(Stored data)
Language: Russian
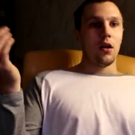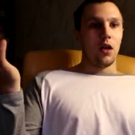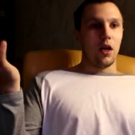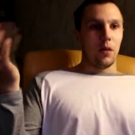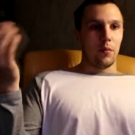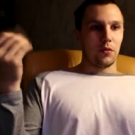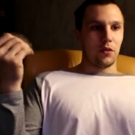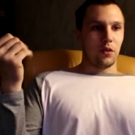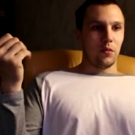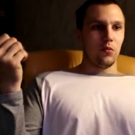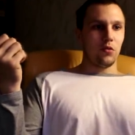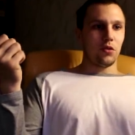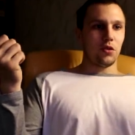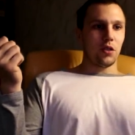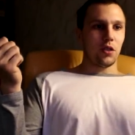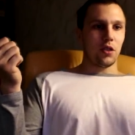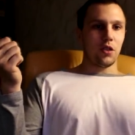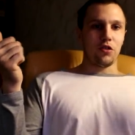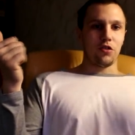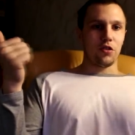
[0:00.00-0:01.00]
А потому что,
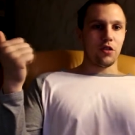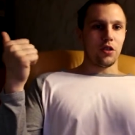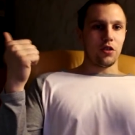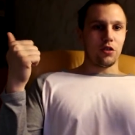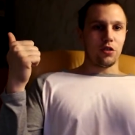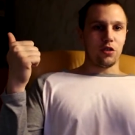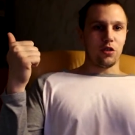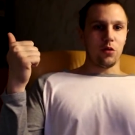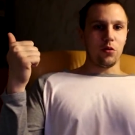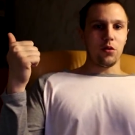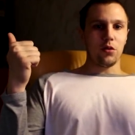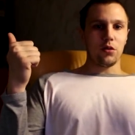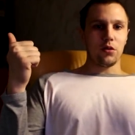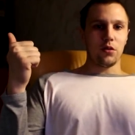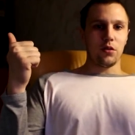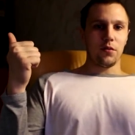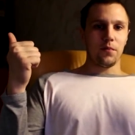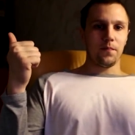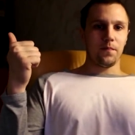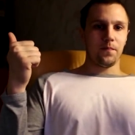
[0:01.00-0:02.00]
когда начинаешь
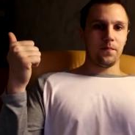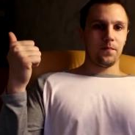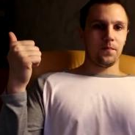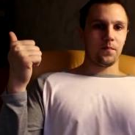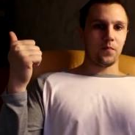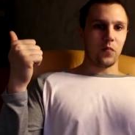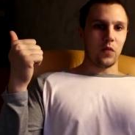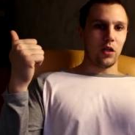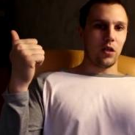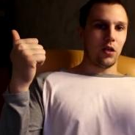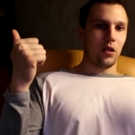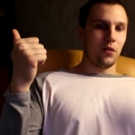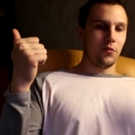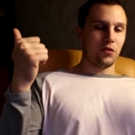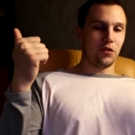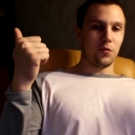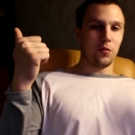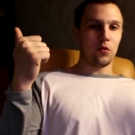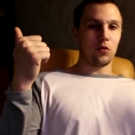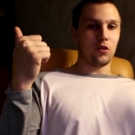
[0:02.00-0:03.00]
строить, а,
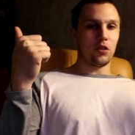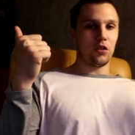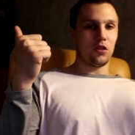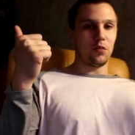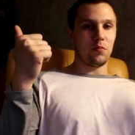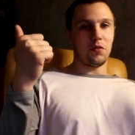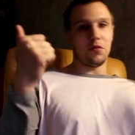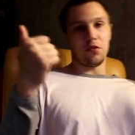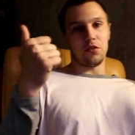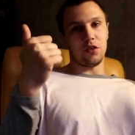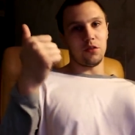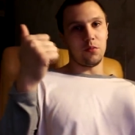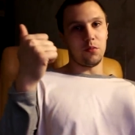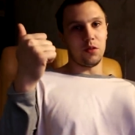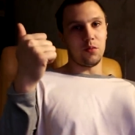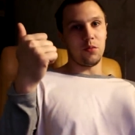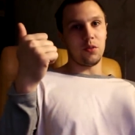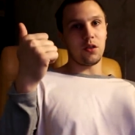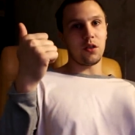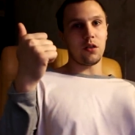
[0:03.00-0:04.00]
сейчас могу даже привести
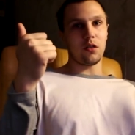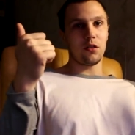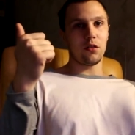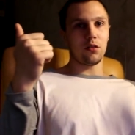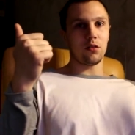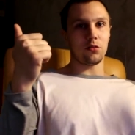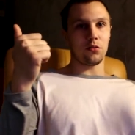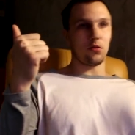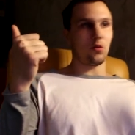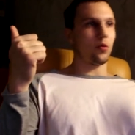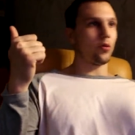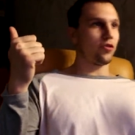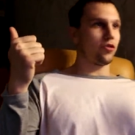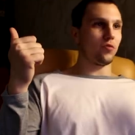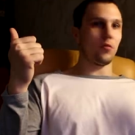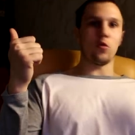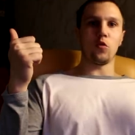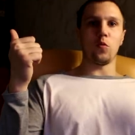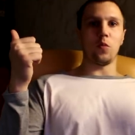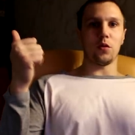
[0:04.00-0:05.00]
пример, кто
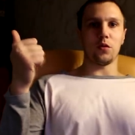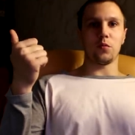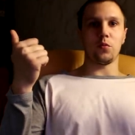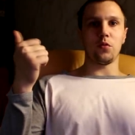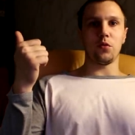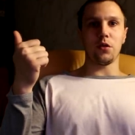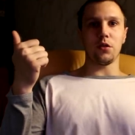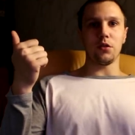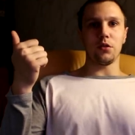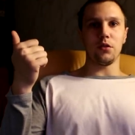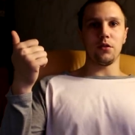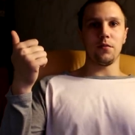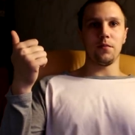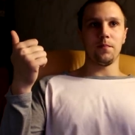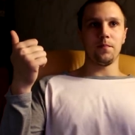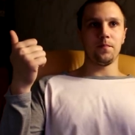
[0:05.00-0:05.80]
хочет, могу поспорить,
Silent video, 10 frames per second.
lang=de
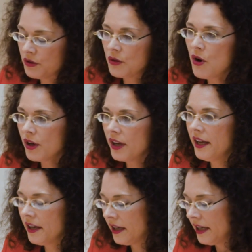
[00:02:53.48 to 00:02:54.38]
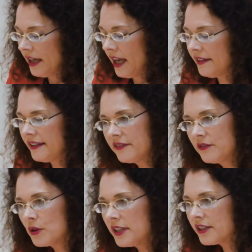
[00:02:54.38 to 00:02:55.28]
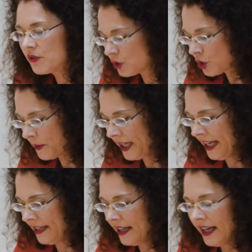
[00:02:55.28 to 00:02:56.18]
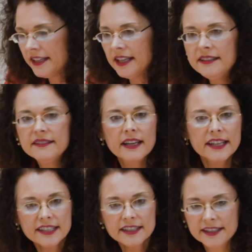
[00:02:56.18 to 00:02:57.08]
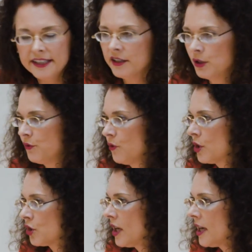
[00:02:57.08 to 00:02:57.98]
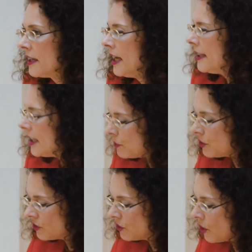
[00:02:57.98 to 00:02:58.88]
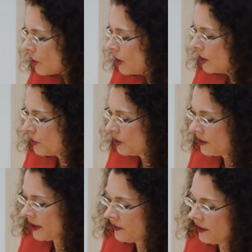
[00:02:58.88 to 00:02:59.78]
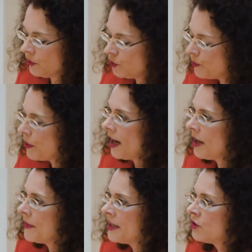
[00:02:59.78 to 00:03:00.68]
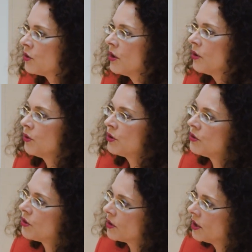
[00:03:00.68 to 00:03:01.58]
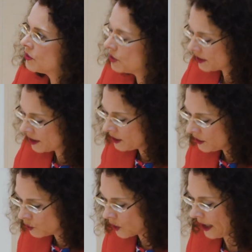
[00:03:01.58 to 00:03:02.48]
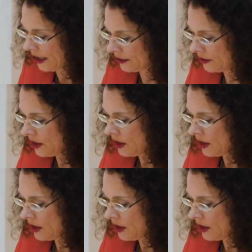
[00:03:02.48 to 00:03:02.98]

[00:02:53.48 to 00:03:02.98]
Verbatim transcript: Doch es ist noch nicht zu spät, denn dieser Richtlinienvorschlag, der muss noch durch das EU-Parlament und noch durch den EU-Rat.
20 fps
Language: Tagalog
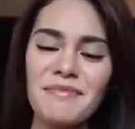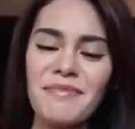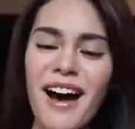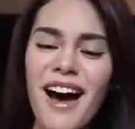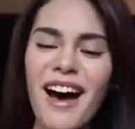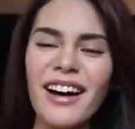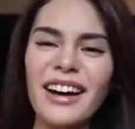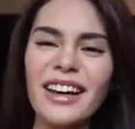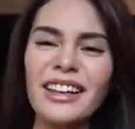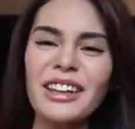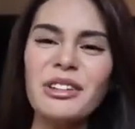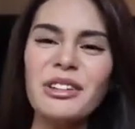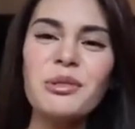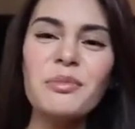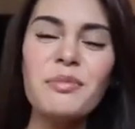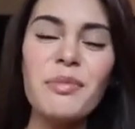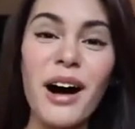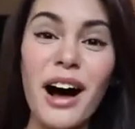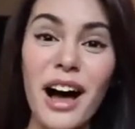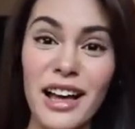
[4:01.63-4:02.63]
Bakit?
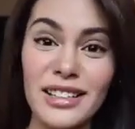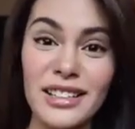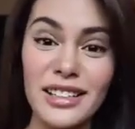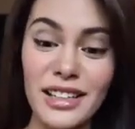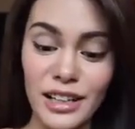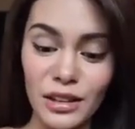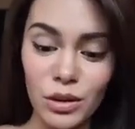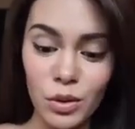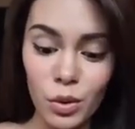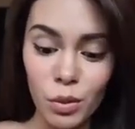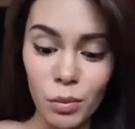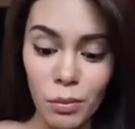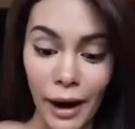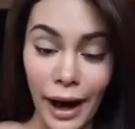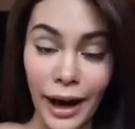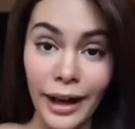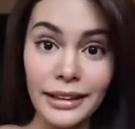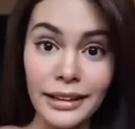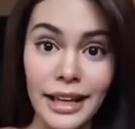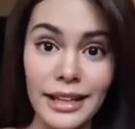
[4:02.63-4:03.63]
Hub as in
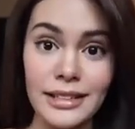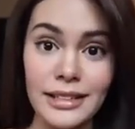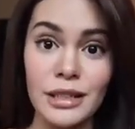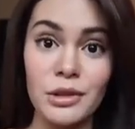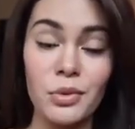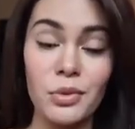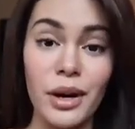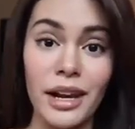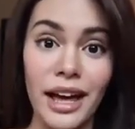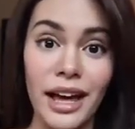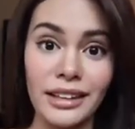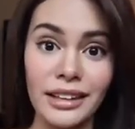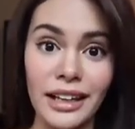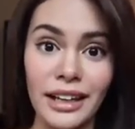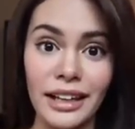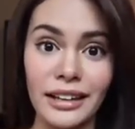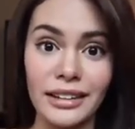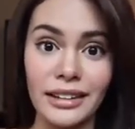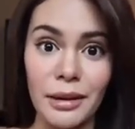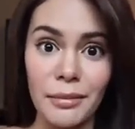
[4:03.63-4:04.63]
hubad? As in wala
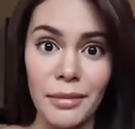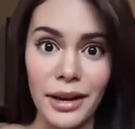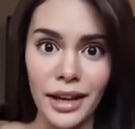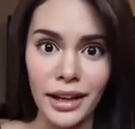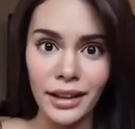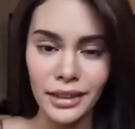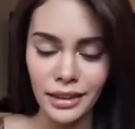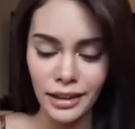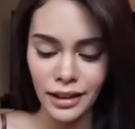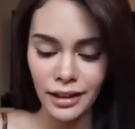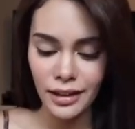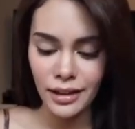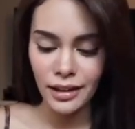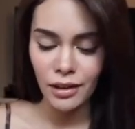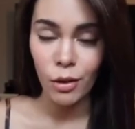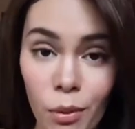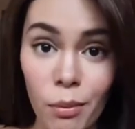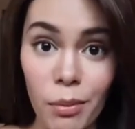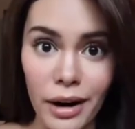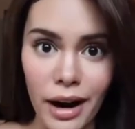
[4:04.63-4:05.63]
talagang damit?
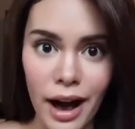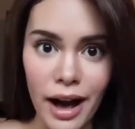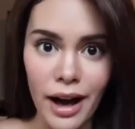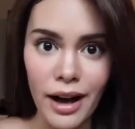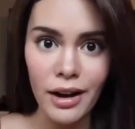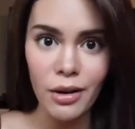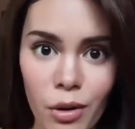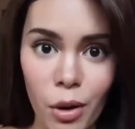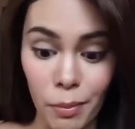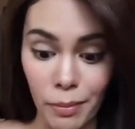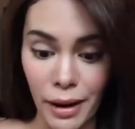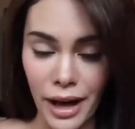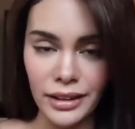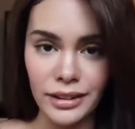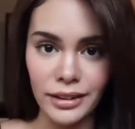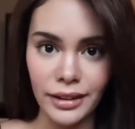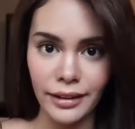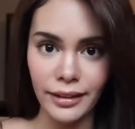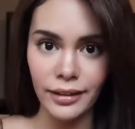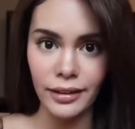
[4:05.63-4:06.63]
O bra? O
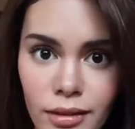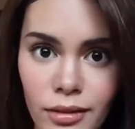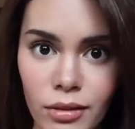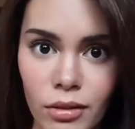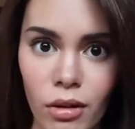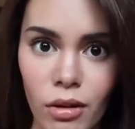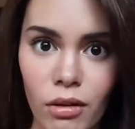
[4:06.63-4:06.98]
panty?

● **What the task asks**
Copy the records above precisely, and leave every image out of the copy.

● **Response**
Language: Russian
[0:00.00-0:01.00]
А потому что,
[0:01.00-0:02.00]
когда начинаешь
[0:02.00-0:03.00]
строить, а,
[0:03.00-0:04.00]
сейчас могу даже привести
[0:04.00-0:05.00]
пример, кто
[0:05.00-0:05.80]
хочет, могу поспорить,
Silent video, 10 frames per second.
lang=de
[00:02:53.48 to 00:02:54.38]
[00:02:54.38 to 00:02:55.28]
[00:02:55.28 to 00:02:56.18]
[00:02:56.18 to 00:02:57.08]
[00:02:57.08 to 00:02:57.98]
[00:02:57.98 to 00:02:58.88]
[00:02:58.88 to 00:02:59.78]
[00:02:59.78 to 00:03:00.68]
[00:03:00.68 to 00:03:01.58]
[00:03:01.58 to 00:03:02.48]
[00:03:02.48 to 00:03:02.98]

[00:02:53.48 to 00:03:02.98]
Verbatim transcript: Doch es ist noch nicht zu spät, denn dieser Richtlinienvorschlag, der muss noch durch das EU-Parlament und noch durch den EU-Rat.
20 fps
Language: Tagalog
[4:01.63-4:02.63]
Bakit?
[4:02.63-4:03.63]
Hub as in
[4:03.63-4:04.63]
hubad? As in wala
[4:04.63-4:05.63]
talagang damit?
[4:05.63-4:06.63]
O bra? O
[4:06.63-4:06.98]
panty?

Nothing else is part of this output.